Overview of HPC clusters with enhanced cluster management capabilities

To create the infrastructure for tightly-coupled applications that scale across multiple nodes, you can create a cluster of virtual machine (VM) instances. This guide provides a high-level overview of the key considerations and steps to configure a cluster of virtual machine (VM) instances for high performance computing (HPC) workloads using dense resource allocation.

With H4D, Compute Engine adds support for running massive HPC workloads by treating an entire cluster of VM instances as a single computer. Using topology-aware placement of VMs lets you access many instances within a single networking superblock and minimizes network latency. You can also configure Cloud RDMA on these instances to maximize inter-node communication performance, which is crucial for tightly-coupled HPC workloads.

You create these HPC VM clusters with H4D by reserving blocks of capacity instead of individual resources. Using blocks of capacity for your cluster enables enhanced cluster management capabilities.
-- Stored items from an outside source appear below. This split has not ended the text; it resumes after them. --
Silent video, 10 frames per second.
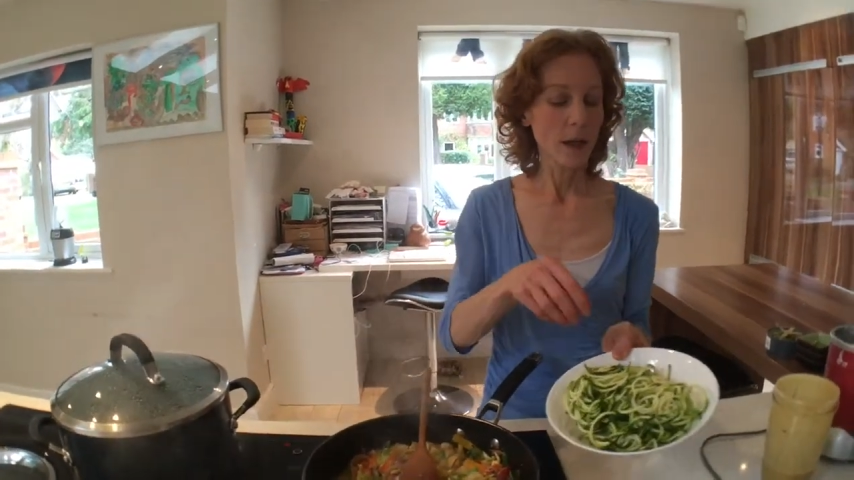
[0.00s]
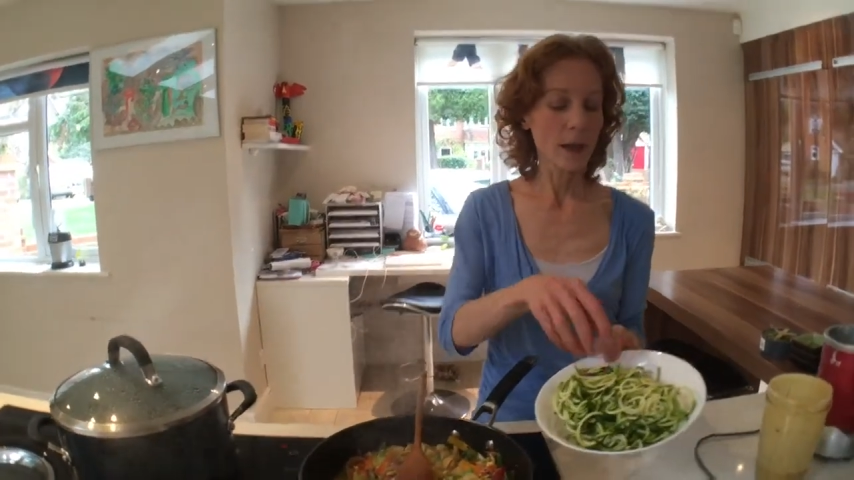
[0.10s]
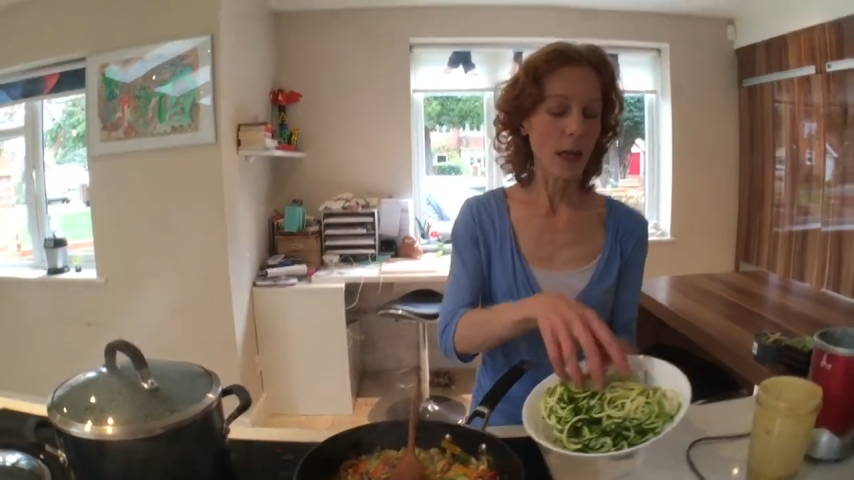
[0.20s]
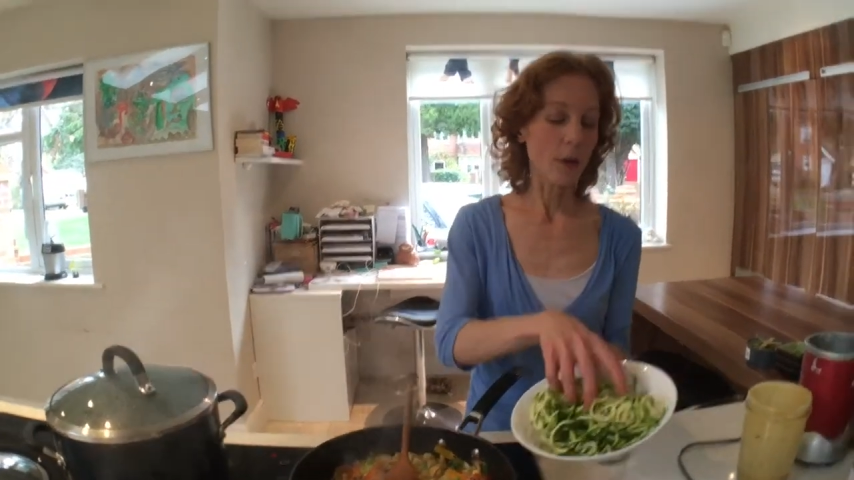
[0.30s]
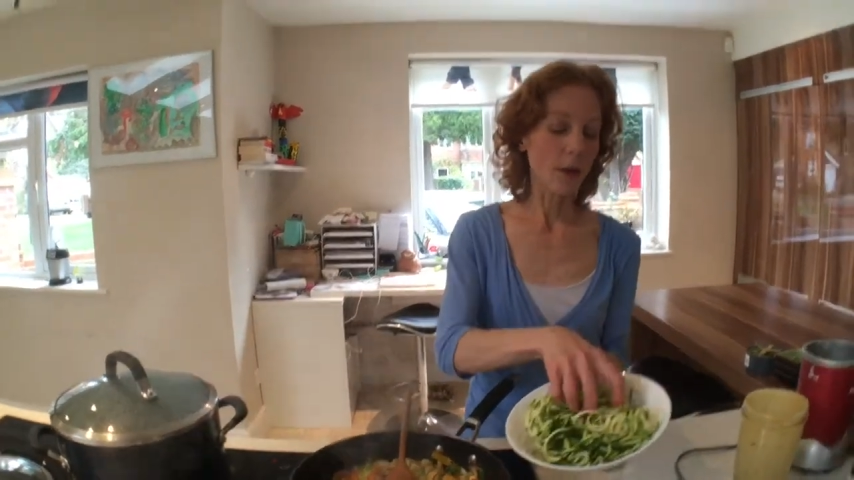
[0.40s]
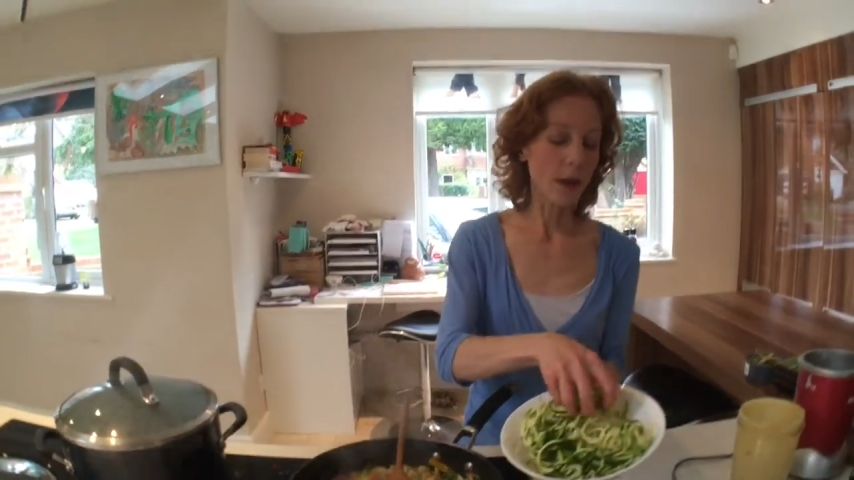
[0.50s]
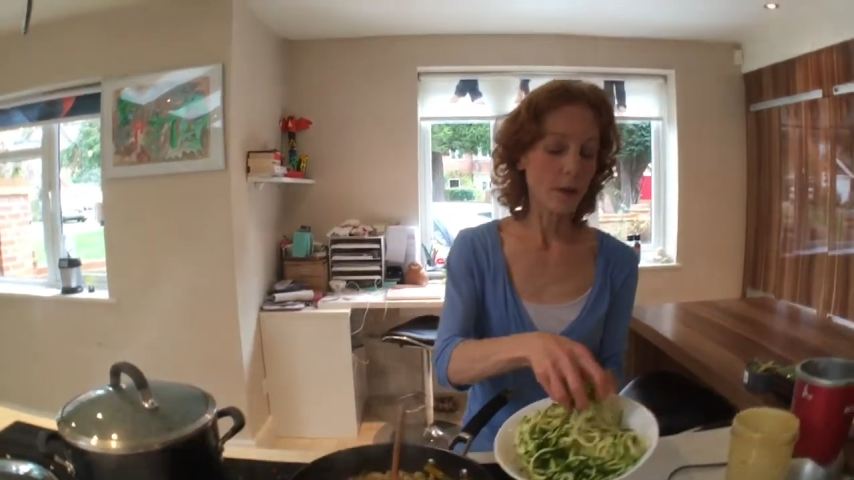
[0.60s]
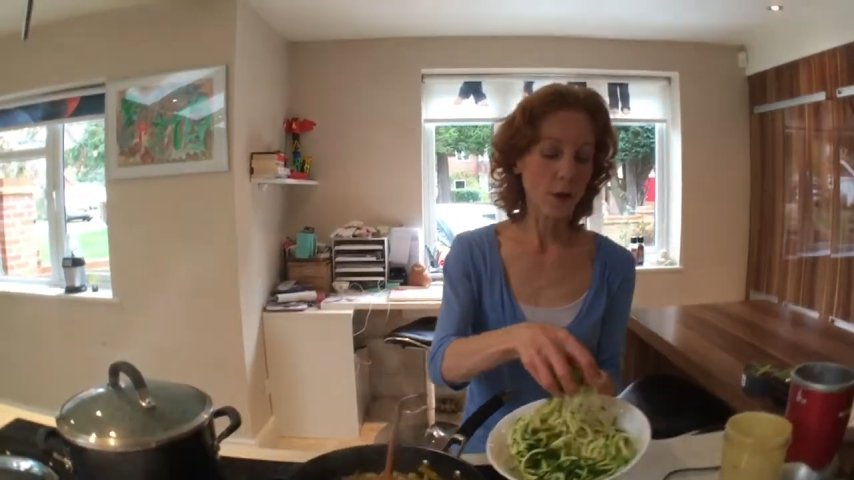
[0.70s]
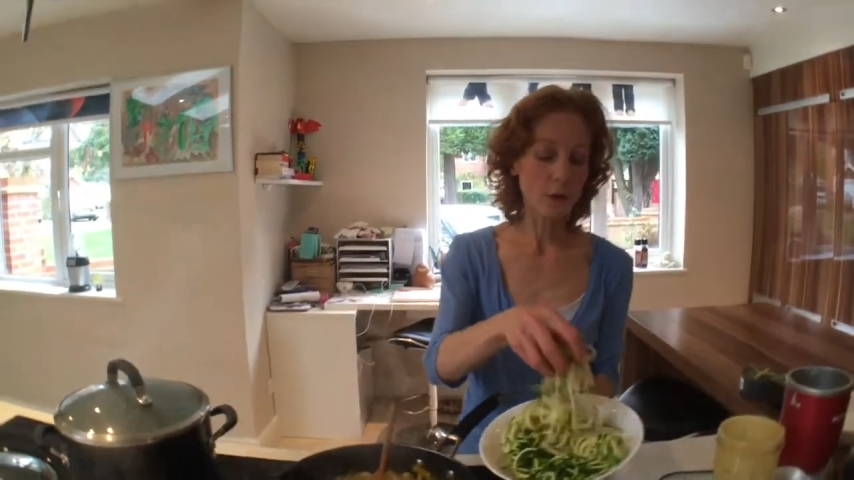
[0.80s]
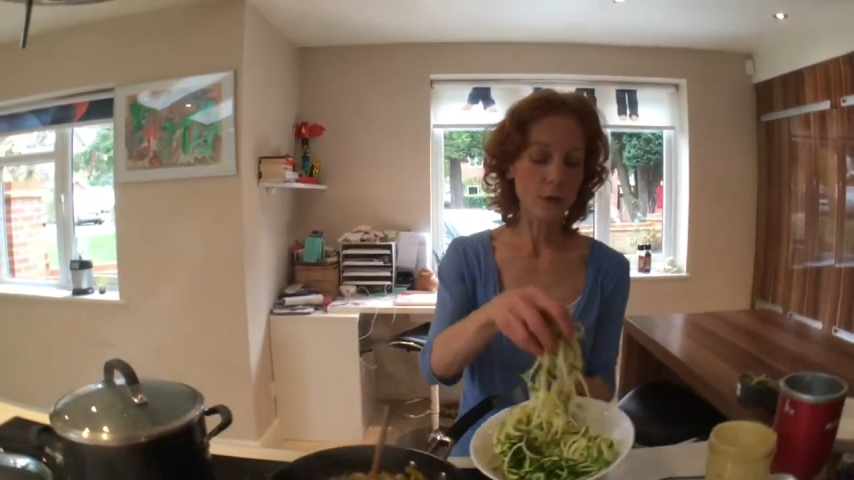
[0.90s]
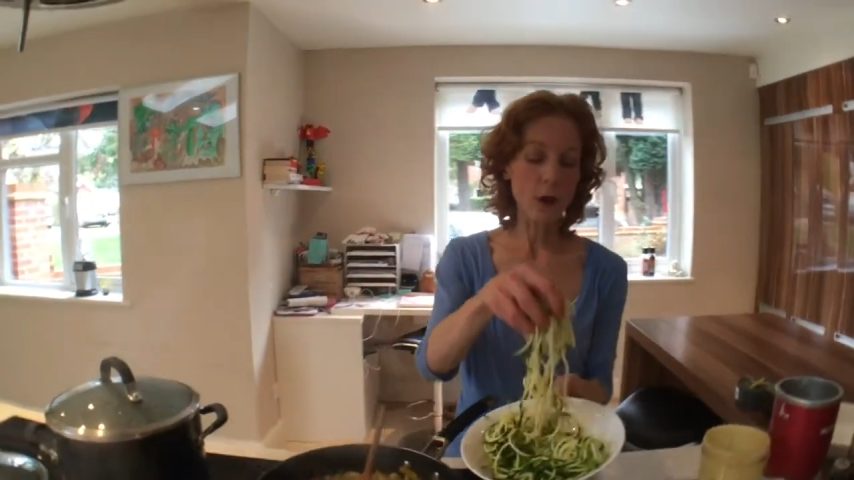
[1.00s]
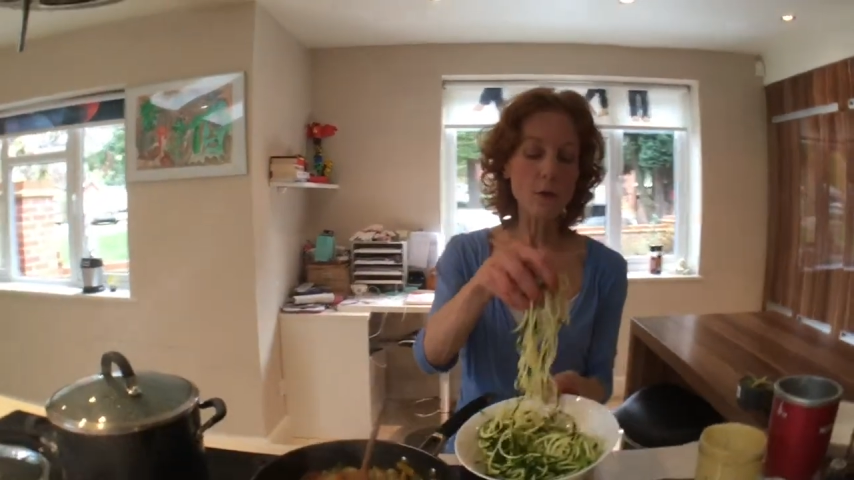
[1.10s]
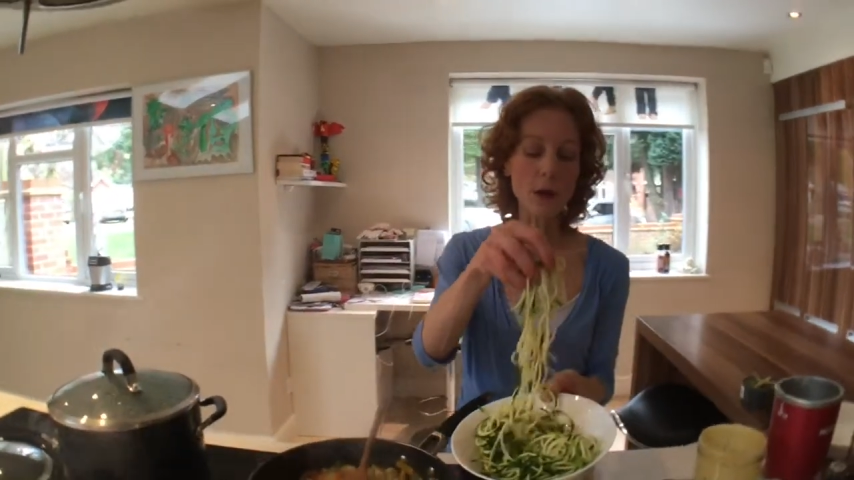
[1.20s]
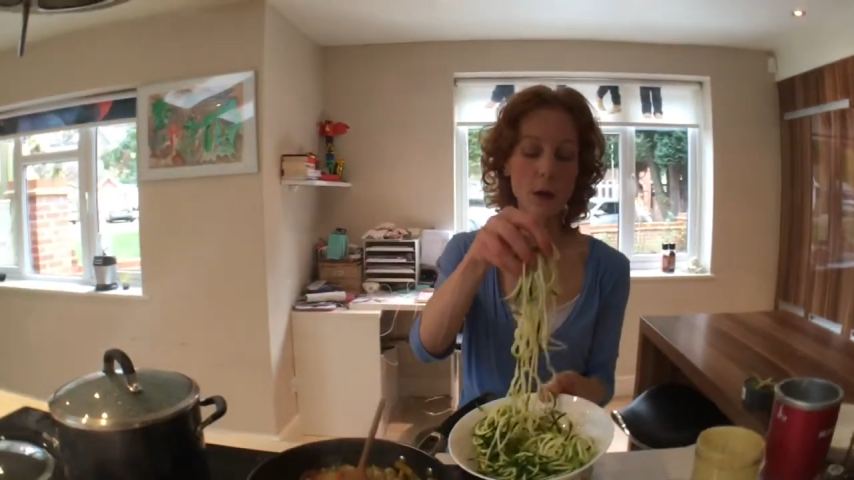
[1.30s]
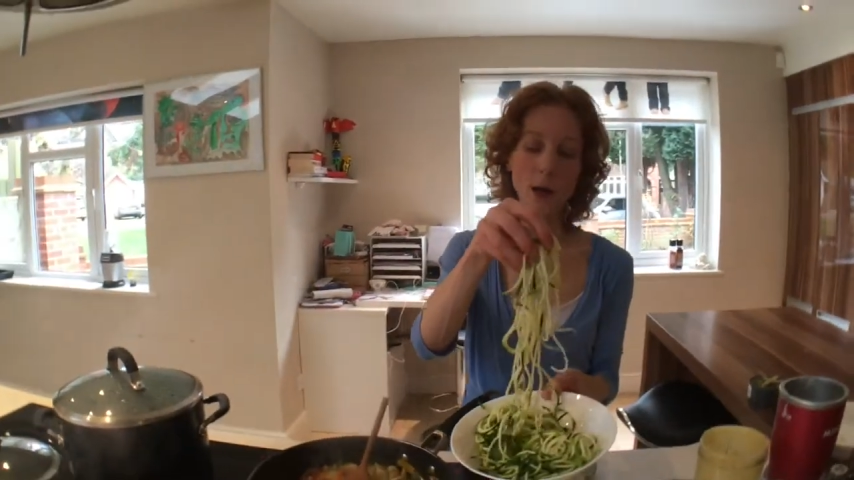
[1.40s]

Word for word: Now if you don't know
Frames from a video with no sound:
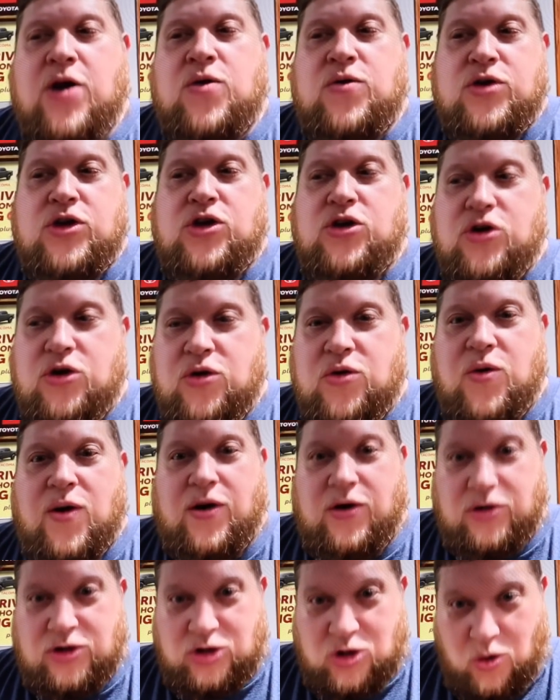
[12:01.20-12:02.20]
don't
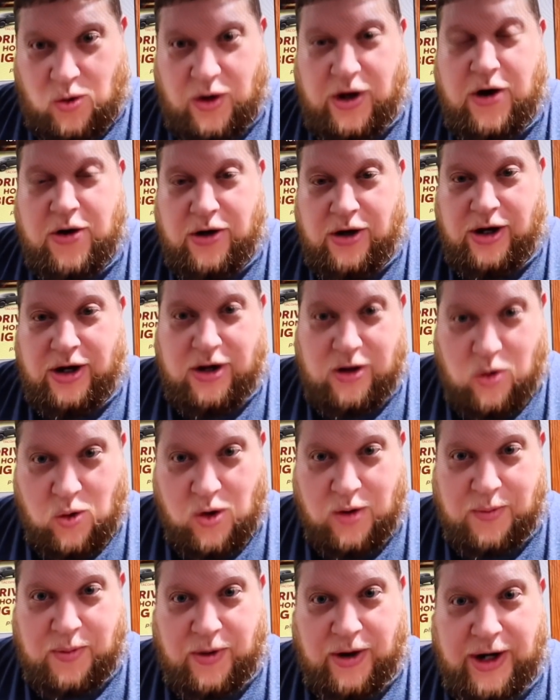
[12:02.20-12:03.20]
you, Toyota
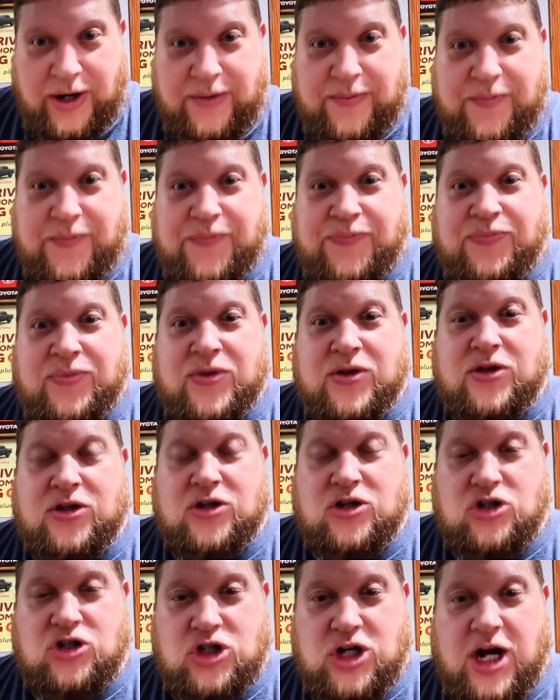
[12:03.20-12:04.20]
corporate,
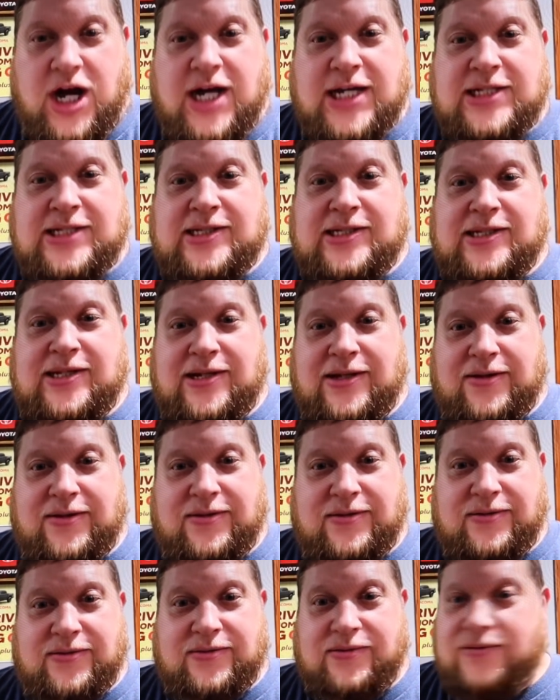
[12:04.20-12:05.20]
just
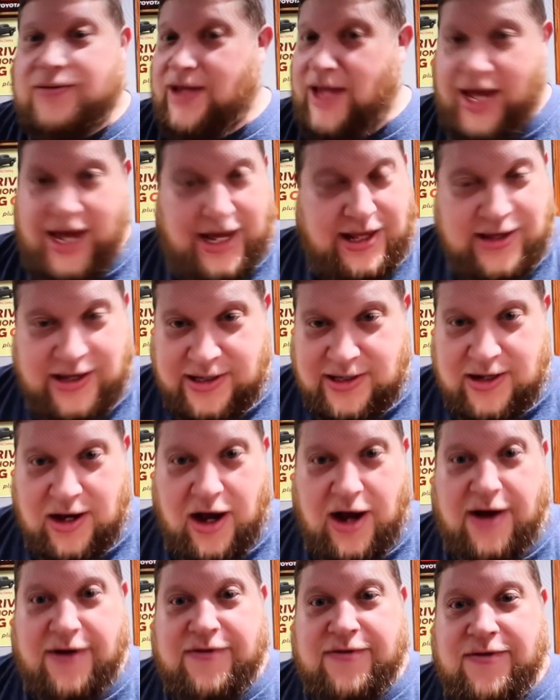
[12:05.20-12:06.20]
head this
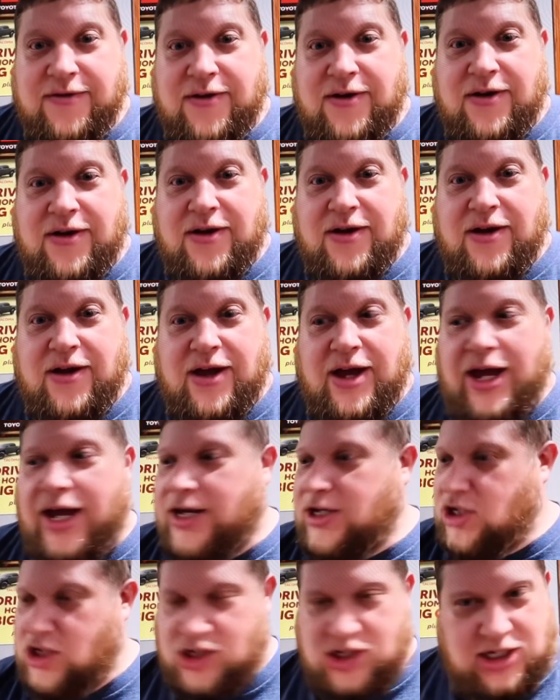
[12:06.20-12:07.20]
off
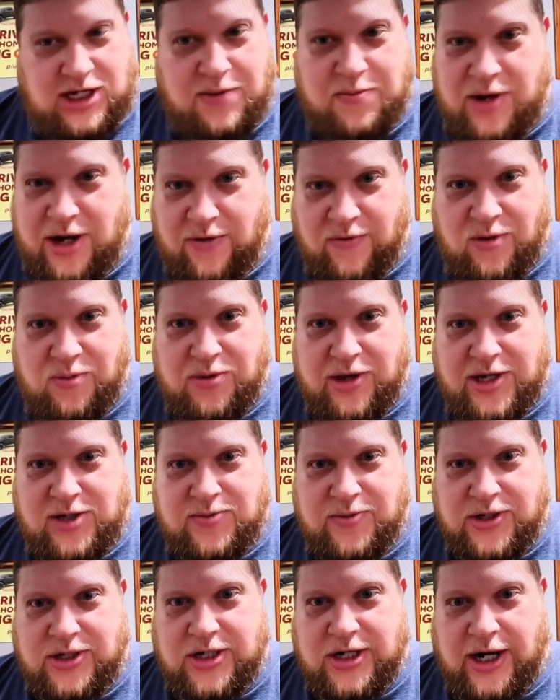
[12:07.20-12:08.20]
and just send me a
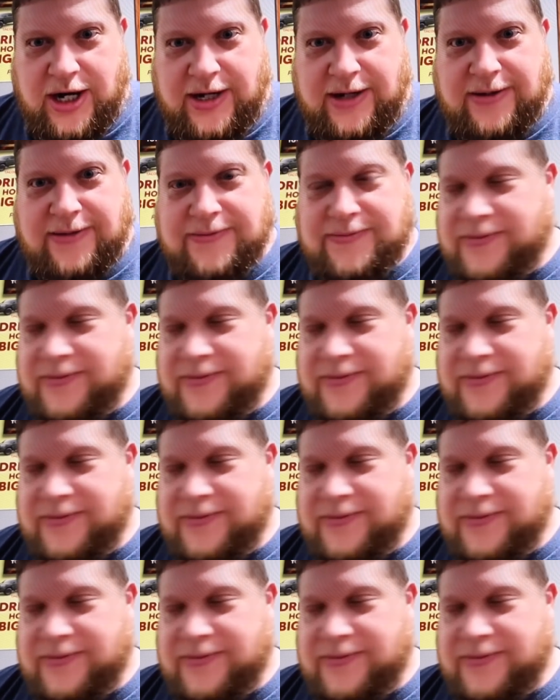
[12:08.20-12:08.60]
replacement truck?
HPC clusters with H4D instances can be created either with or without enhanced cluster management capabilities. If you don't require enhanced cluster management capabilities features with your H4D HPC cluster, or if you want to create HPC clusters using a machine series other than H4D, then use the following instructions for creating HPC instances or clusters:

Cluster terminology

When working with blocks of capacity, the following terms are used:

Blocks

Multiple sub-blocks interconnect with a non-blocking fabric, providing a high-bandwidth interconnect. Any CPU within the block is reachable in a maximum of two network hops. The system exposes block and sub-block metadata to orchestrators to enable optimal job placement.

Clusters

Multiple blocks interconnect to form a cluster that scales to thousands of CPUs for running large-scale HPC workloads. Each cluster is globally unique. Communication across different blocks adds only one additional hop, maintaining high performance and predictability, even at a massive scale. Cluster-level metadata is also available to orchestrators for intelligent, large-scale job placement.

Cluster Toolkit

An open source tool offered by Google that simplifies the configuration and deployment for clusters that use either Slurm or Google Kubernetes Engine. You use predefined blueprints to build a deployment folder that is based on the blueprint. You can modify blueprints or the deployment folder to customize deployments and your software stack. You then use Terraform or Packer to run the commands generated by Cluster Toolkit to deploy the cluster.

Dense deployment

A resource request that allocates your compute instance resources physically close to each other to minimize network hops and optimize for the lowest latency.

Network fabric

A network fabric provides high-bandwidth, low-latency connectivity across all blocks and Google Cloud services in a cluster. Jupiter is Google's data center network architecture that leverages software-defined networking and optical circuit switches to evolve the network and optimize its performance.

Node or host

A single physical server machine in the data center. Each host has its associated compute resources CPUs, memory, and network interfaces. The number and configuration of these compute resources depend on the machine family. VM instances are provisioned on top of a physical host.

Orchestrator

An orchestrator automates the management of your clusters. With an orchestrator, you don't have to manage each VM instance in the cluster. An orchestrator, such as Slurm or Google Kubernetes Engine (GKE), handles tasks like job queueing, resource allocation, auto scaling (with GKE), and other day-to-day cluster management tasks.

Sub-blocks

These are foundational units where a group of hosts physically co-locates on a single rack. A Top-of-Rack (ToR) switch connects these hosts, enabling extremely efficient, single-hop communication between any two CPUs within the sub-block. Cloud RDMA facilitates this direct communication.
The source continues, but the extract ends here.